Outreau, parfois mais pas toujours
Par Michel Huyette
Depuis l'affaire d'Outreau, les juges ont parfois l'impression que certains avocats pénalistes arrivent à l'audience avec une cassette préenregistrée, et que d'un clic ils lancent ce même discours stéréotypé sur les carences de la justice, l'instruction uniquement à charge, le dossier bâclé, pour arriver à la conclusion que le client qu'ils défendent est évidemment innocent… comme à Outreau.
Mais il arrive parfois qu'un grain de sable vienne enrayer ce processus.
Un récent exemple (parmi de nombreux autres) nous le montre.
Trois individus sont poursuivis pour extorsion de fonds avec violence. Une affaire très grave. Devant le tribunal, eux-mêmes puis leurs avocats dénoncent avec virulence un dossier construit en dépit du bon sens, soutiennent que l'on va droit vers l'erreur judiciaire, une fois encore, et qu'il est impératif pour éviter un scandale qu'une relaxe générale soit prononcée.
Mais le tribunal les déclare tous les trois coupables et les condamne à des années de prison.

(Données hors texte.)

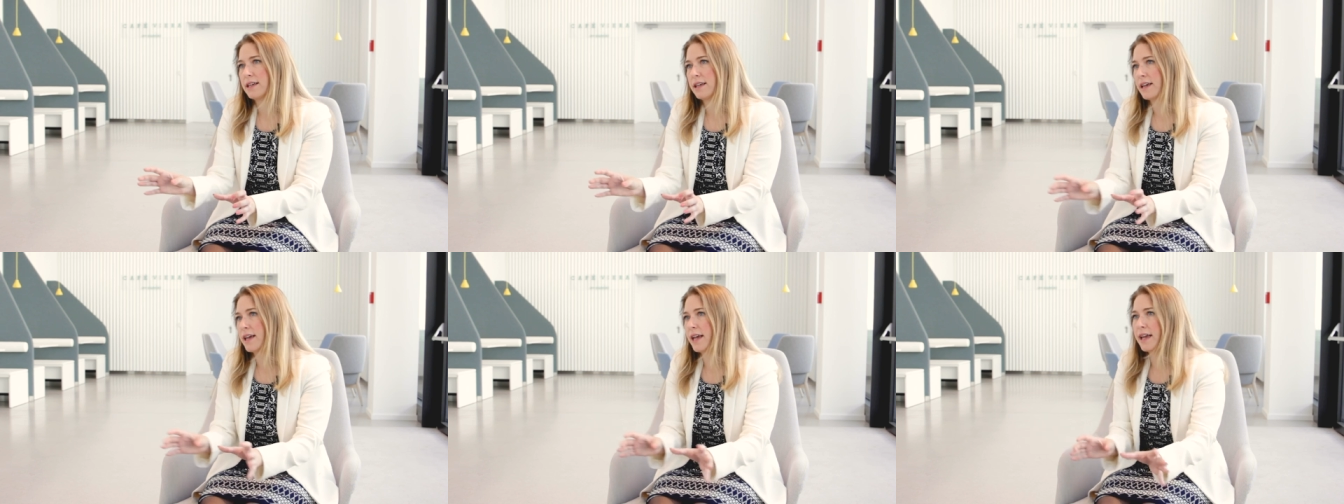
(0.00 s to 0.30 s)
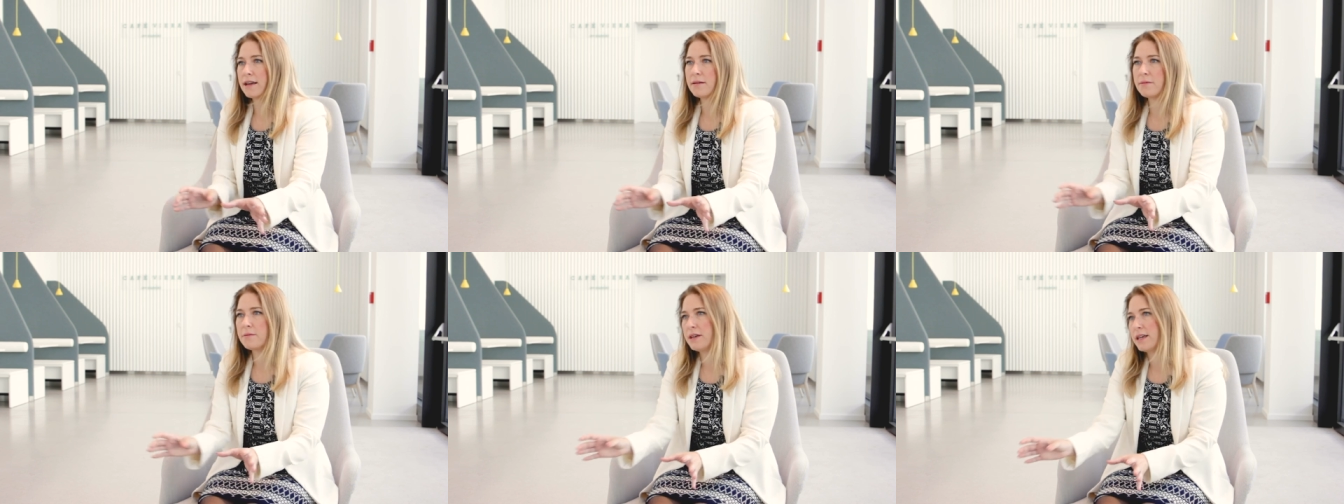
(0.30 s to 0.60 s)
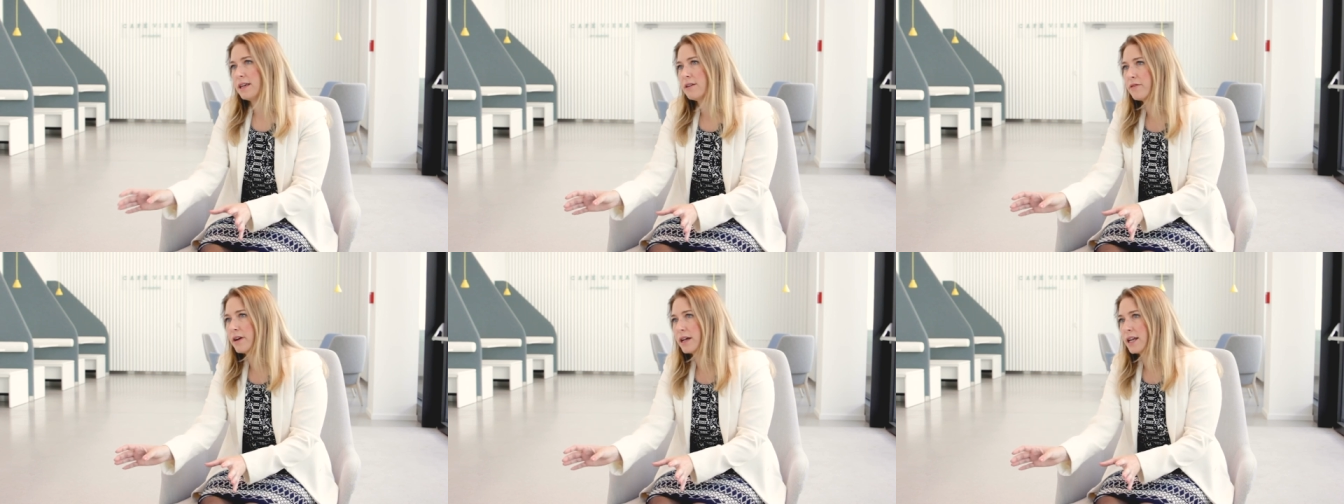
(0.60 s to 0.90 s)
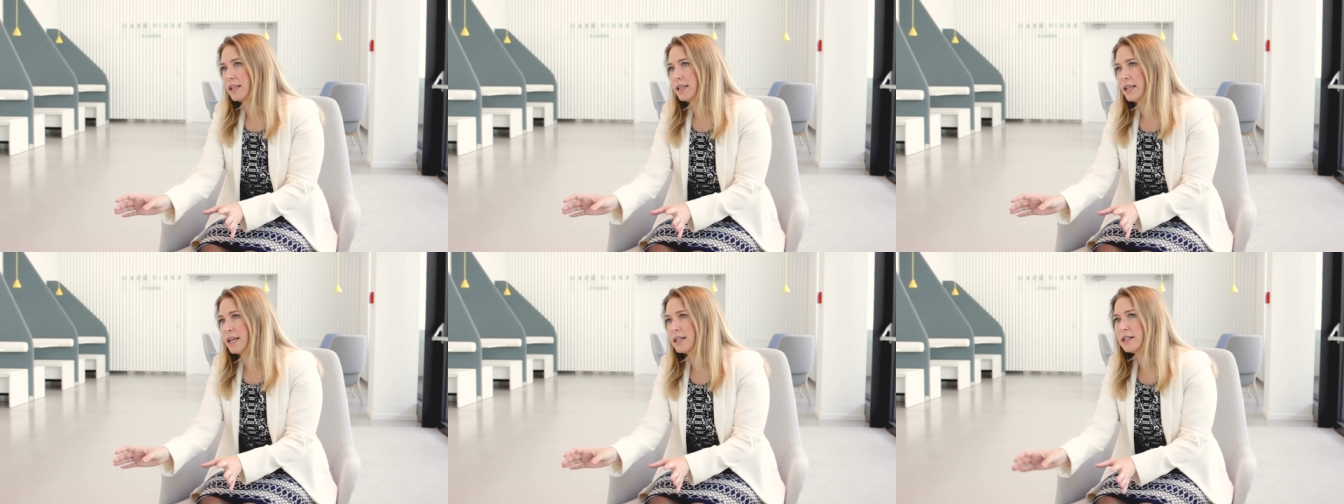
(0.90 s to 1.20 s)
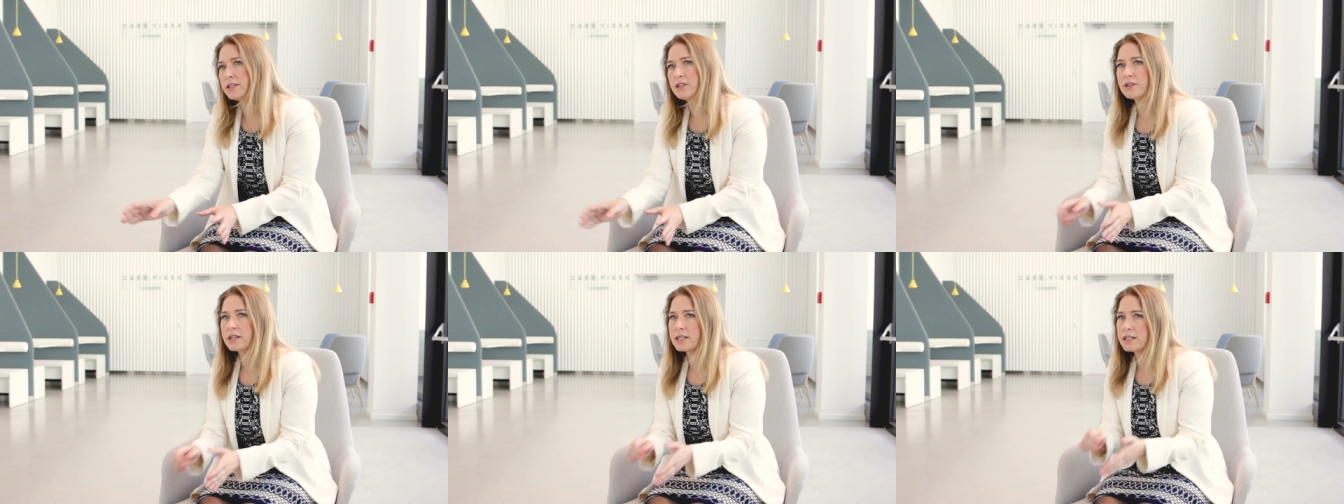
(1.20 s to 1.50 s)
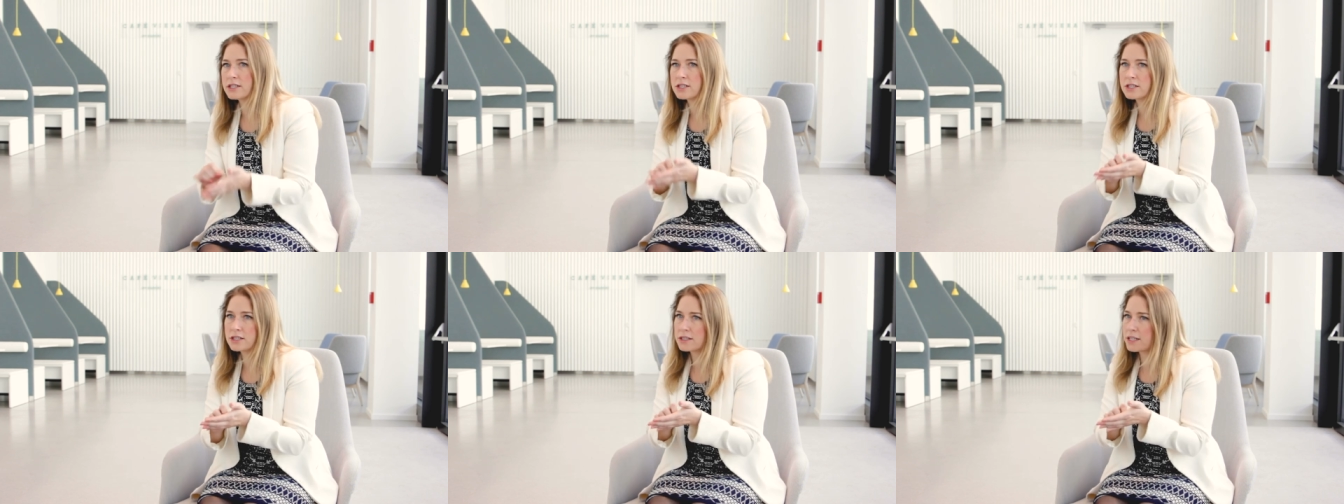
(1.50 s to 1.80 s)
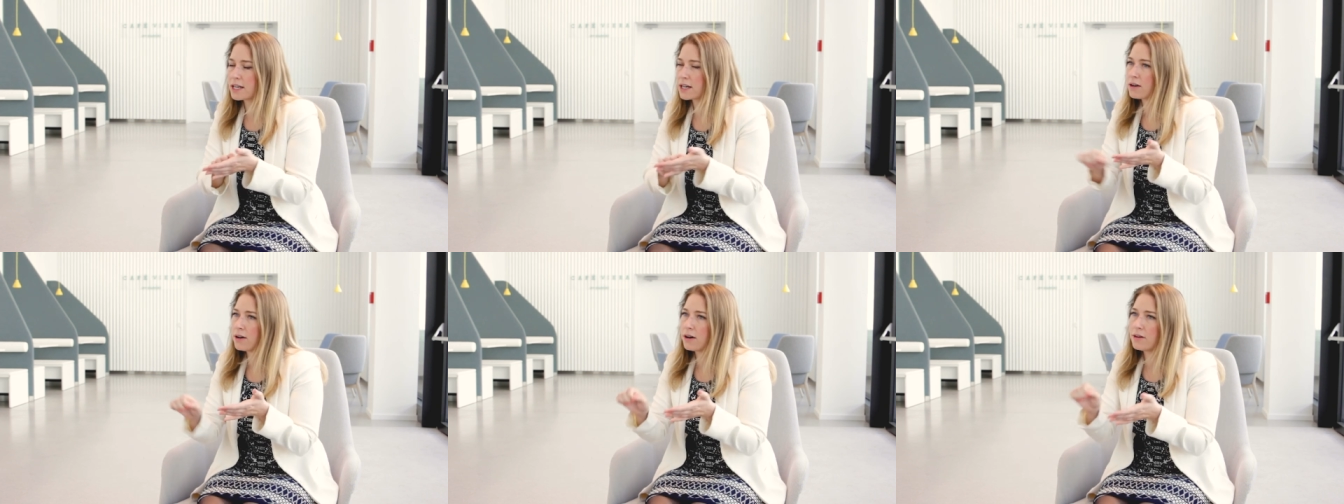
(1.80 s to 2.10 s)
It can be regulated. You can
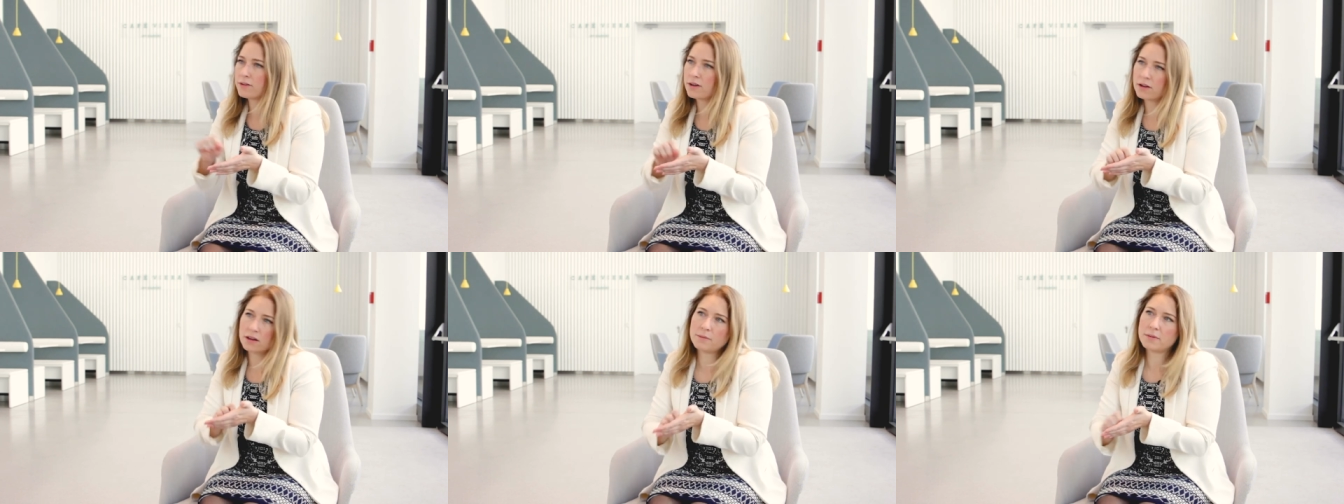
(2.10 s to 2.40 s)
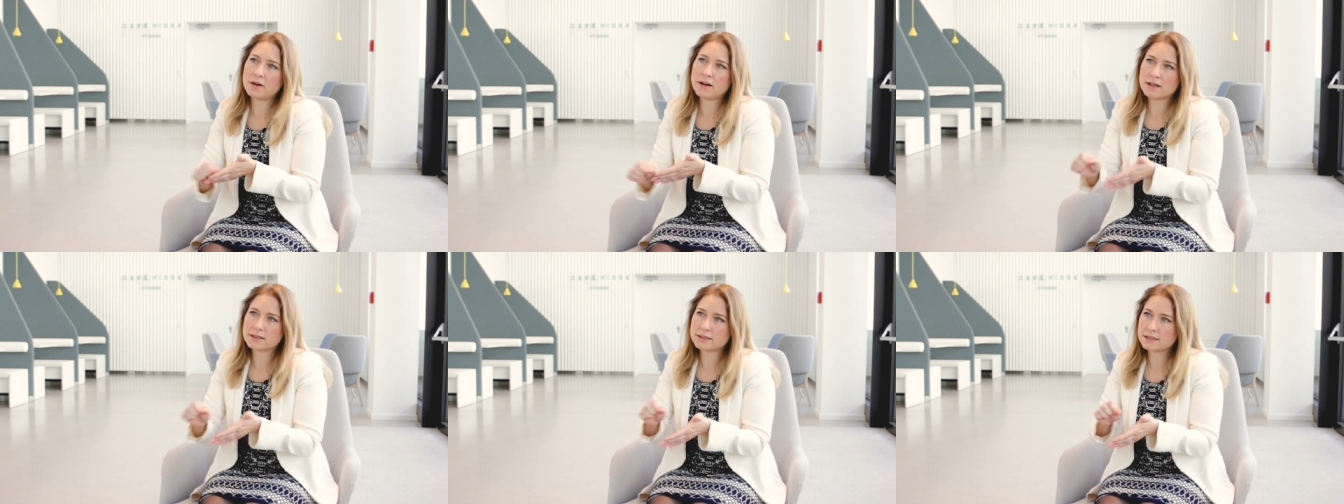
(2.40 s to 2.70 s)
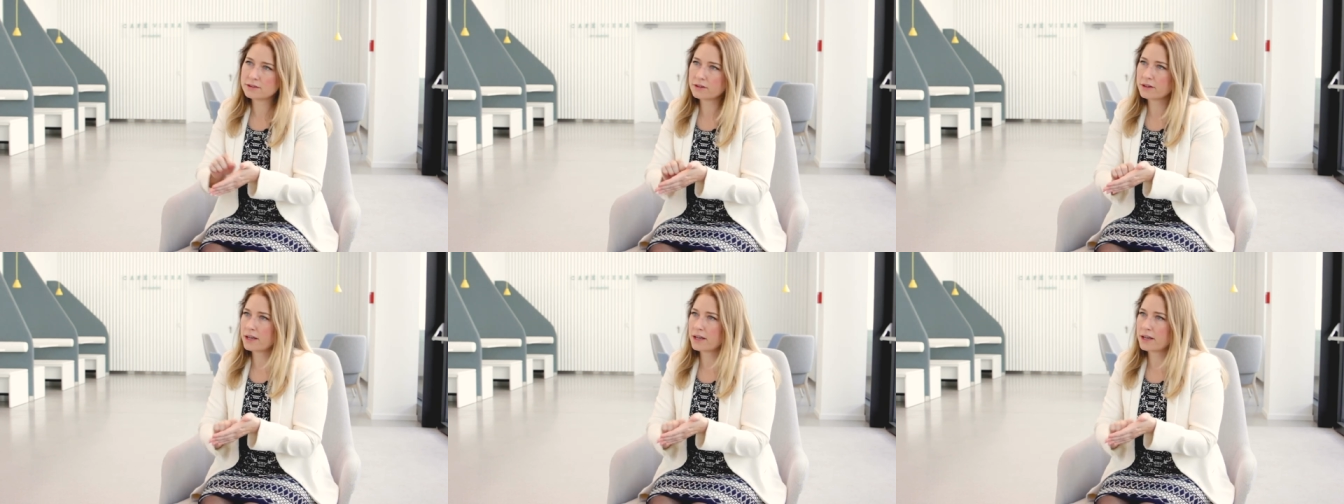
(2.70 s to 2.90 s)
tick off all the boxes.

Ils font tous les trois appels.. puis changent d'avocat.
Quand s'ouvrent les débats devant la Cour d'appel, la même question est posée à chacun : qu'elle est votre position aujourd'hui ? Et alors la surprise est grande, car l'un après l'autre ils répondent : "je reconnais les faits, j'ai bien participé à cette tentative d'extorsion".

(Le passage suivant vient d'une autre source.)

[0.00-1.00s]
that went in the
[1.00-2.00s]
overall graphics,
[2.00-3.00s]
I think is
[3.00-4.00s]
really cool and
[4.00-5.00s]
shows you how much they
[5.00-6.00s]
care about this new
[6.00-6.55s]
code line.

Les juges de la Cour d'appel, quelque peu surpris, leur demandent pourquoi ils ont changé de stratégie. Et en chœur ils répondent qu'ils ont réalisé que mentir les conduisait dans le mur, que leur nouvel avocat leur a conseillé de faire preuve de franchise, et qu'ils ont décidé cette fois-ci d'admettre les poursuites dirigées contre eux.
Ils n'ont pas eu tort puisque la Cour, tenant compte de leur nouvelle attitude, a légèrement diminué le nombre d'années de prison.
Mais ce que l'on retient surtout, c'est que devant le tribunal, en niant avec virulence puis en dénonçant une procédure inique, les prévenus qui savaient qu'ils mentaient, et leurs avocats qui savaient que leurs clients mentaient, ont tous choisi, délibérément, de dénoncer publiquement le comportement du juge d'instruction (en son absence bien sûr), la qualité du dossier, et le comportement de la justice en général, cela de façon totalement mensongère et hypocrite.
C'est un peu regrettable, et cela fait penser à l'histoire de la chèvre et du loup.
Il est utile – et même indispensable - de dénoncer les maladresses judiciaires. Mais hurler trop souvent, surtout quand il n'existe rien de critiquable, outre le ridicule de la situation, noie dans la masse d'innombrables supercheries les quelques dénonciations justifiées.
Et tout le monde va y perdre quelque chose.